◆ INSTRUCTIONS FOR THE TASK:
Return exactly the lines of the entries that start at the line containing "[0:04.57-0:05.71]" and continue to the last line. Omit the pictures.

◆ EXERCISE DATA:
▶

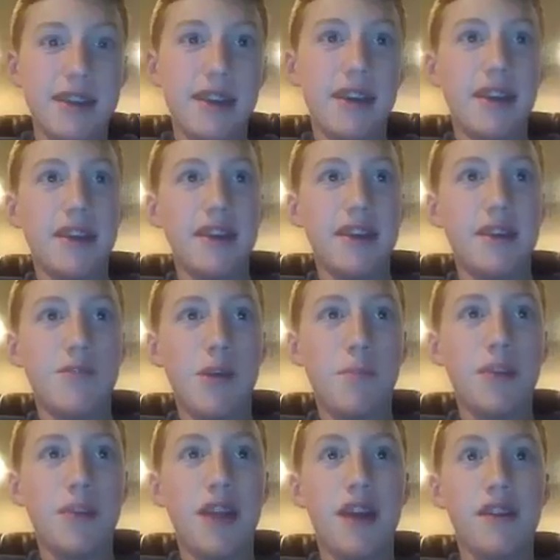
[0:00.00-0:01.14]
a
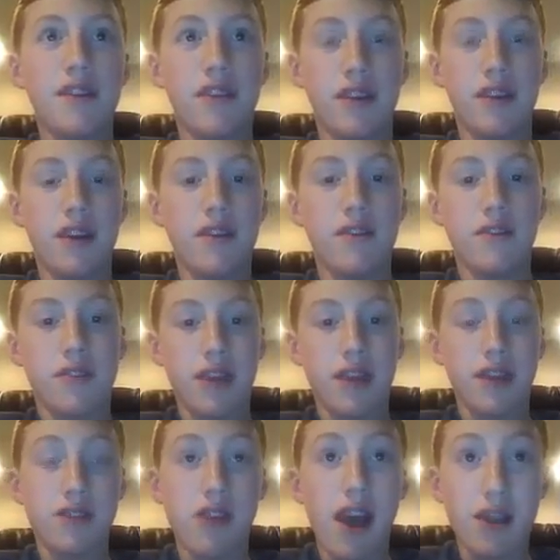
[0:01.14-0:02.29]
weapon out of the other
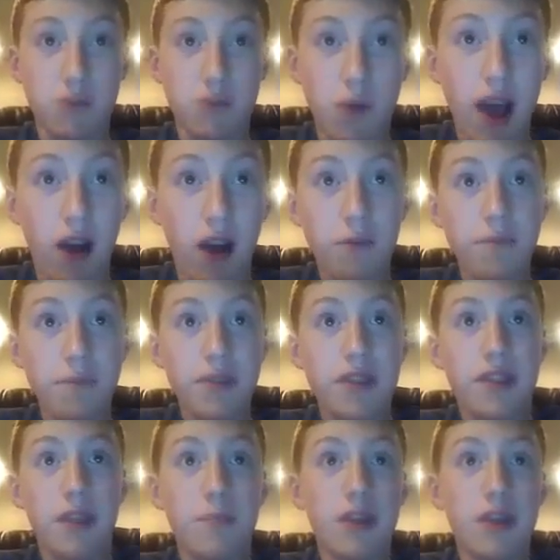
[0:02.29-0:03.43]
thing as well.
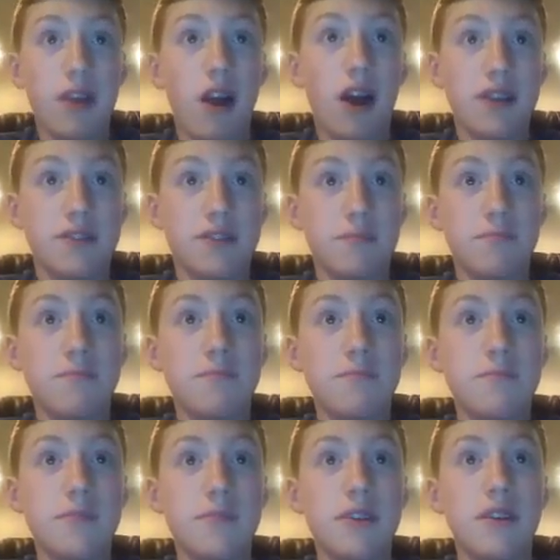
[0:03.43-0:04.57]
That'd be awesome.
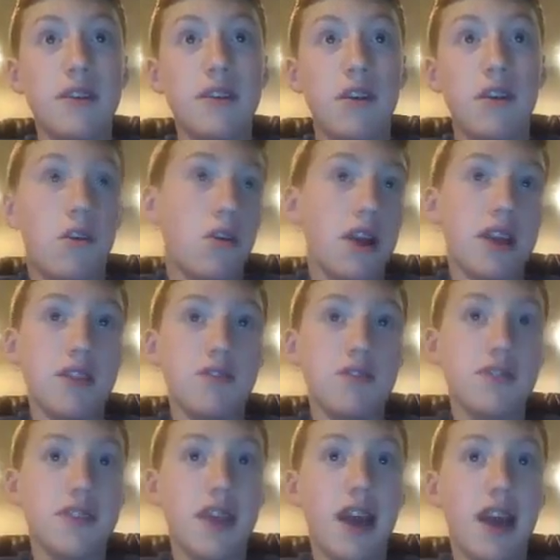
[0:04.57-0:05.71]
Or I can
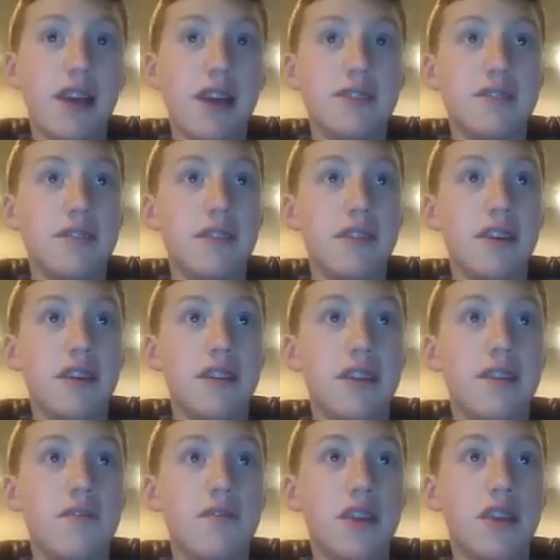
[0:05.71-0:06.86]
just get ice on the thing like
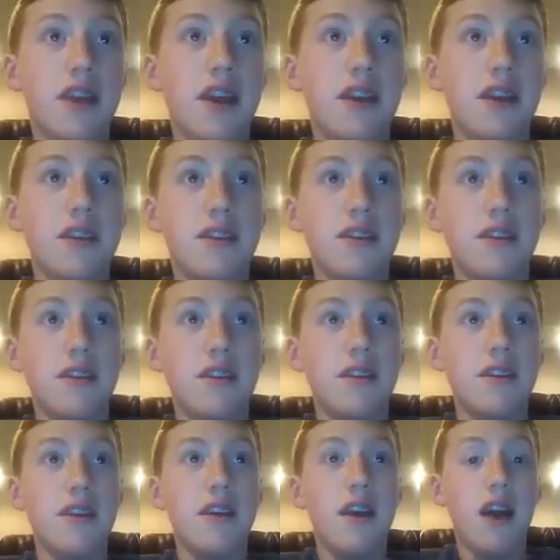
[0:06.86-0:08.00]
I've already had.
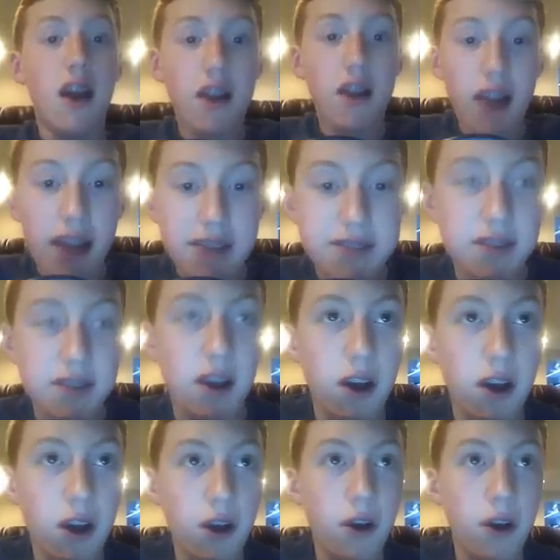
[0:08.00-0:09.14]
Alright,
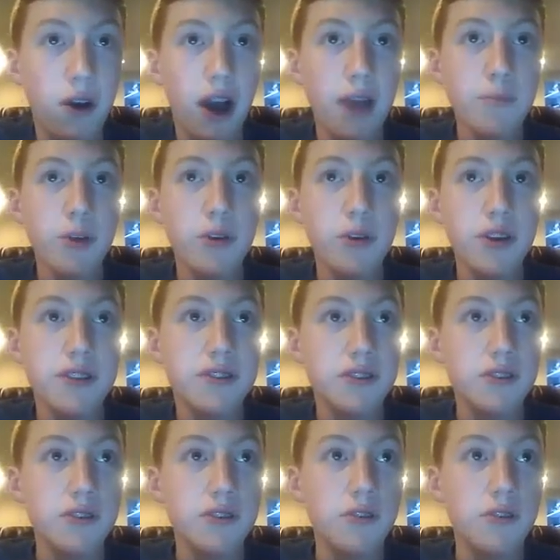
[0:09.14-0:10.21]
so I'm going to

◀

◆ TASK ANSWER:
[0:04.57-0:05.71]
Or I can
[0:05.71-0:06.86]
just get ice on the thing like
[0:06.86-0:08.00]
I've already had.
[0:08.00-0:09.14]
Alright,
[0:09.14-0:10.21]
so I'm going to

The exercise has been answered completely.